To test if Pf GAP3KO could protect in vivo, researchers used mice modified to have human immune components. Human IgG antibodies were purified from 5 participants (day 0 and 13) with high levels of inhibition and varied a-CSP levels and passively transferred into the humanized mice. Once loaded with anti-malaria antibodies, researchers measured the amount of non-attenuated Pf that persisted in the liver of these mice 13 days later. Day 0 (pre-immune) antibodies were compared to day 13 and three out of the five mice showed over 69% inhibition. Interesting the sera that showed inhibition had low a-CSP titers. To further characterize the antibodies produced by human vaccination, sporozoites and liver parasites were immunofluorescently stained with pooled sera. The staining revealed both an a-CSP pattern and intra-parasite staining, suggesting that antibodies produced by vaccination recognize both sporozoite and liver-stage parasites. Taken together this paper demonstrates that a GAP vaccine can elicit safe and possible protective responses to malaria and that further work should be completed to develop this malaria vaccine candidate. When asked about the future of the Pf GAP3KO, Dr. Kublin said, “The next step will be to infect volunteers with wild type malaria after they have received 3-5 administrations of the genetically attenuated parasite to assess the protective efficacy of this novel attenuation approach”.

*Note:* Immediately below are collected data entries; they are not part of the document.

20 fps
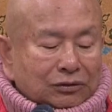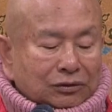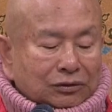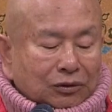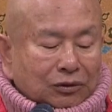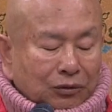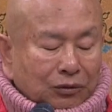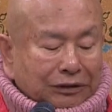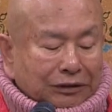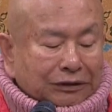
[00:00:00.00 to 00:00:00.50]

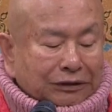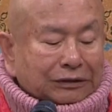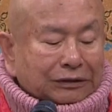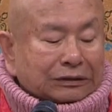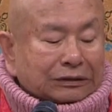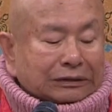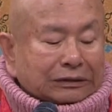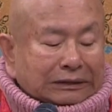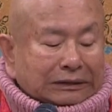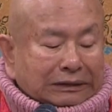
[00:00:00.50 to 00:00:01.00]
有一
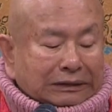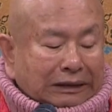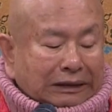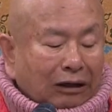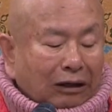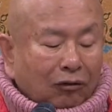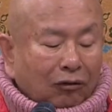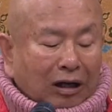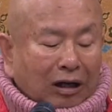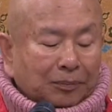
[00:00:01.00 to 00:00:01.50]
个
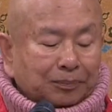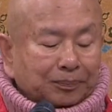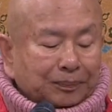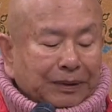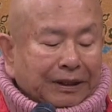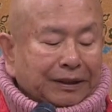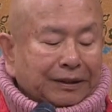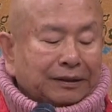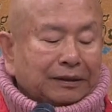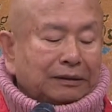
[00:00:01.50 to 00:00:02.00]
老阿伯
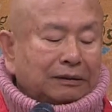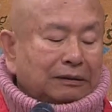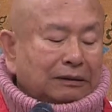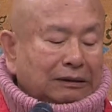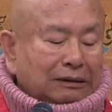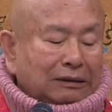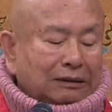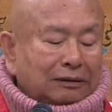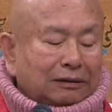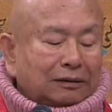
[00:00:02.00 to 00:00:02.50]

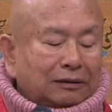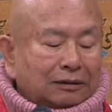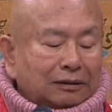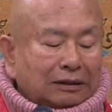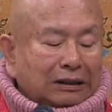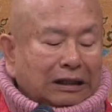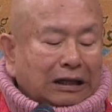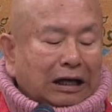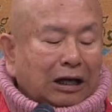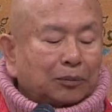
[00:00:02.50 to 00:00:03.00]
啊，
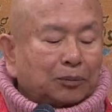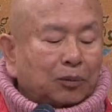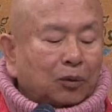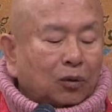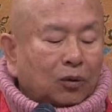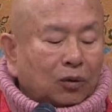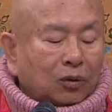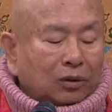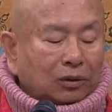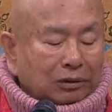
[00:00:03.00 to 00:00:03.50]
阿
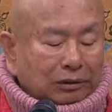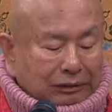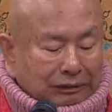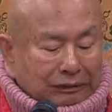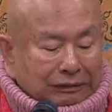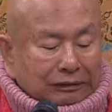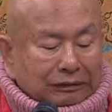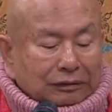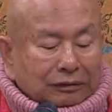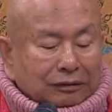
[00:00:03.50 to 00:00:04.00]
伯
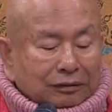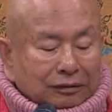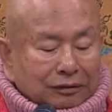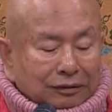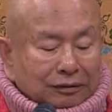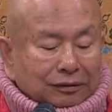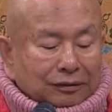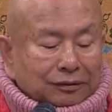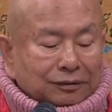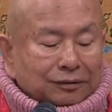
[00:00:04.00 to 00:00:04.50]

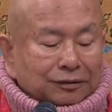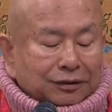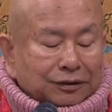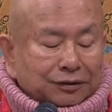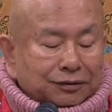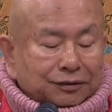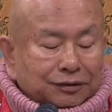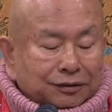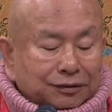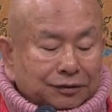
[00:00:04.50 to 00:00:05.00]
去
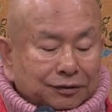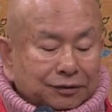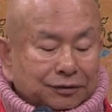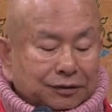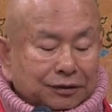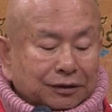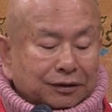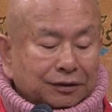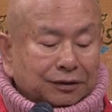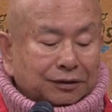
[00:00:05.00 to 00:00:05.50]
吃
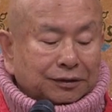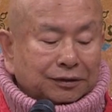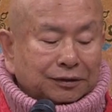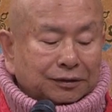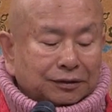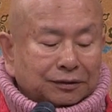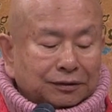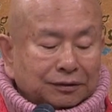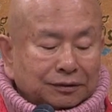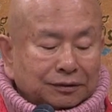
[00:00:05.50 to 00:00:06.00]
这个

This work was supported by an award from the U.S. Army Medical Research and Material Command and the Telemedicine and Advanced Technology Research Center.
Kublin JG,Mikolajczak SA,Sack BK,Fishbaugher ME,Seilie A,Shelton L,VonGoedert T,Firat M,Magee S,Fritzen E,Betz W,Kain HS,Dankwa DA,Steel RW,Vaughan AM,Noah Sather D,Murphy SC,Kappe SH. 2017. Complete attenuation of genetically engineered Plasmodium falciparum sporozoites in human subjects. Sci Transl Med, 9(371).